On Fri, 2010-05-07 at 15:41 -0400, Jeff Garzik wrote:
On 04/27/2010 07:36 PM, Steven Dake wrote:
> Some of our requirements:
> * Easy to use, deploy, and manage.
> * 100,000 host count scalability.
> * Only depend on commodity hardware systems.
> * Migration works seamlessly within a datacenter without SAN hardware.
> * VM block images can be replicated to N where N is configurable per VM
> image.
> * VM block images can be replicated to various data centers.
> * Low latency block storage access for all VMs.
> * Tuneable block sizes per VM.
> * Use standard network mechanisms to transmit blocks to the various
> replicas.
> * Avoid multicast.
> * Ensure only authorized host machines may connect to the vinzvault
> storage areas.
> * No central metadata server - everything is 100% distributed.
Neat project. There is a definite niche for vinzvault in the open
source-o-sphere.
Comments, in no particular order:
1) On the client side, block storage access should be via kernel block
device driver. This ensures a minimum number of data copies, as well as
maximum level of OS integration. Of course, that likely limits
vinzvault to Linux-only, unless people want to step up and write
non-Linux drivers.
Yes I agree a kernel module is a big win for the less memory copy
advantages. Initially I have started out with a fuse filesystem because
it is very simple to prototype. I expect our first prototypes of this
work will use fuse simply because it is easy to use. The downside of
fuse is all the extra memory copies which could be very expensive over
the long term for a vm. Progression I see here is fuse->kernel driver
and possibly a qemu specific block driver.
2) How "close" is the client to the D1HT? By that, I mean,
will a
vinzvault client also participate fully in the D1HT, and provide some
amount of local storage to its peers? Or will there be a clear
distinction between vinzvault clients and vinzvault servers?
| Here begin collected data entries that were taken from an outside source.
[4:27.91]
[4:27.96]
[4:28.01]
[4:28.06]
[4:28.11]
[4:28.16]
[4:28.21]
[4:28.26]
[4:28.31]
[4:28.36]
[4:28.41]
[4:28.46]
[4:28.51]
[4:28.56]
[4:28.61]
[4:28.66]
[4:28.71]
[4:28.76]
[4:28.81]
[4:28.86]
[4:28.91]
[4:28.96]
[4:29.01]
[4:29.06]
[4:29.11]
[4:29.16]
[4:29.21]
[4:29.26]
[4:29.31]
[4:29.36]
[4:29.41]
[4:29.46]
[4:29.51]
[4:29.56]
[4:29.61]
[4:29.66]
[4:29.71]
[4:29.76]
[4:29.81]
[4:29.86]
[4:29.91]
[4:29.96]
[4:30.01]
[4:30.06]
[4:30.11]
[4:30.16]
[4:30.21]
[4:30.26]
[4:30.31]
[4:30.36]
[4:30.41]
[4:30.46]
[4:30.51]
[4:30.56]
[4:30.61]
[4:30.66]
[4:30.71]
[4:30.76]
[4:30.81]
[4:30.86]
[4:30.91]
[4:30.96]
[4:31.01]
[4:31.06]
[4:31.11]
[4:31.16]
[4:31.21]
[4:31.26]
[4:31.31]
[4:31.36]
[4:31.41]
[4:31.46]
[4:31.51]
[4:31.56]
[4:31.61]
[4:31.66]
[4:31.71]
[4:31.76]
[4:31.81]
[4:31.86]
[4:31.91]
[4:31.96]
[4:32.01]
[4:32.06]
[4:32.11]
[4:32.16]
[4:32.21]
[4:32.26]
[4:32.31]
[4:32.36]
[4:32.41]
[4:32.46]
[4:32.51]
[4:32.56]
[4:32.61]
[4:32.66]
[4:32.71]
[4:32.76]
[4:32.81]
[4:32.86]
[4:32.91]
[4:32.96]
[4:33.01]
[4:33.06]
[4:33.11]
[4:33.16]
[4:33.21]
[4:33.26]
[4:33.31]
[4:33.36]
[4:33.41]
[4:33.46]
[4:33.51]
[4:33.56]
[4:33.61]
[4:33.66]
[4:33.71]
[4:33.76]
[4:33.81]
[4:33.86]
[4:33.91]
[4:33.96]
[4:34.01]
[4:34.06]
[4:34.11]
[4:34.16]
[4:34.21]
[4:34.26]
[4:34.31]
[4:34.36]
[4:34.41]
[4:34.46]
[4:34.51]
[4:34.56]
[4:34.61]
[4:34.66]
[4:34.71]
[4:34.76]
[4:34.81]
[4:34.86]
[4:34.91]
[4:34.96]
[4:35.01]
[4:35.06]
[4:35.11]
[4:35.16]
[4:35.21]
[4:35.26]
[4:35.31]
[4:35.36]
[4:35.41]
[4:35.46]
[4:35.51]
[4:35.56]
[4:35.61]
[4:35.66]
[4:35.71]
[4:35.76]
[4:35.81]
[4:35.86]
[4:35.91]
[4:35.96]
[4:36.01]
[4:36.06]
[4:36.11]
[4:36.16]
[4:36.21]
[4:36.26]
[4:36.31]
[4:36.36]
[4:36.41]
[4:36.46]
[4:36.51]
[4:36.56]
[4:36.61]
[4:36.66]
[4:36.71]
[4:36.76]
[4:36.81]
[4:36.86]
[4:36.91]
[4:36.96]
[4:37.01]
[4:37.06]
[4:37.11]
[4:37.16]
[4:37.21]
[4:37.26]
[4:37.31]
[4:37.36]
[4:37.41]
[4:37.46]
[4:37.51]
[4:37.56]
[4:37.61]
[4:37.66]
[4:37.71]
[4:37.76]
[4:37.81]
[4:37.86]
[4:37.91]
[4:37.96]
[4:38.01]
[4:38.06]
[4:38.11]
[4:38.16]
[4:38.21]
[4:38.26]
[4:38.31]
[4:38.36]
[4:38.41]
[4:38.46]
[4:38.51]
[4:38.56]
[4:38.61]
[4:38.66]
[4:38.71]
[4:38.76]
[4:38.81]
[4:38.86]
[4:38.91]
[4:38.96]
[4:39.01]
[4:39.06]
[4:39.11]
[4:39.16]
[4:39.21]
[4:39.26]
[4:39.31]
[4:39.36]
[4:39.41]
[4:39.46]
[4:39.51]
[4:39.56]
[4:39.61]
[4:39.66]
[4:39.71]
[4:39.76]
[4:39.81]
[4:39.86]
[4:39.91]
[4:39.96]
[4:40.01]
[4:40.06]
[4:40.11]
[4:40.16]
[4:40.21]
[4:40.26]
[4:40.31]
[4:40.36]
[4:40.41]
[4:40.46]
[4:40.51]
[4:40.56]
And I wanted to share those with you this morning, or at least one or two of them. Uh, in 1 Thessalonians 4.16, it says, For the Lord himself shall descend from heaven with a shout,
This is a key design decision. Pros: If a vinzvault client is also a
server, one reduces latency and number of total data copies. Cons: If
a vinzvault client is also a server, the client must dedicate CPU and
storage resources to unrelated processes, and potentially be subject to
unanticipated, large resource loads.
Initially planning to make all d1ht members targets of the storage area.
Longer term there is alot of flexibility here, for example introducing
'fake' indexes into the hash ring to allow one node to carry more
storage, or making a node 'invisible' to the membership of the d1ht.
Because the membership protocol of d1ht is so scalable, we have alot of
flexibility here to provide fake and invisible nodes in the membership
to help distribute load to nodes we want. For example, we could "lock"
a membership id which would make it "invisible" in the d1ht membership
that resolves hash table lookups. We could provide some special
modifiers to membership ids to allow them to proceed and follow the ring
ids to allow one node to carry more data.
Other possibilities are modifiers based upon location to allow
replication in multiple data centers.
3) Consider the client->storage protocol carefully. Will the
client
access the vinzvault data store via TCP/IP network, or something faster
(RDMA or proprietary virtualization bus)? If traversing a TCP/IP
network, I recommend using a standardized storage protocol like iSCSI.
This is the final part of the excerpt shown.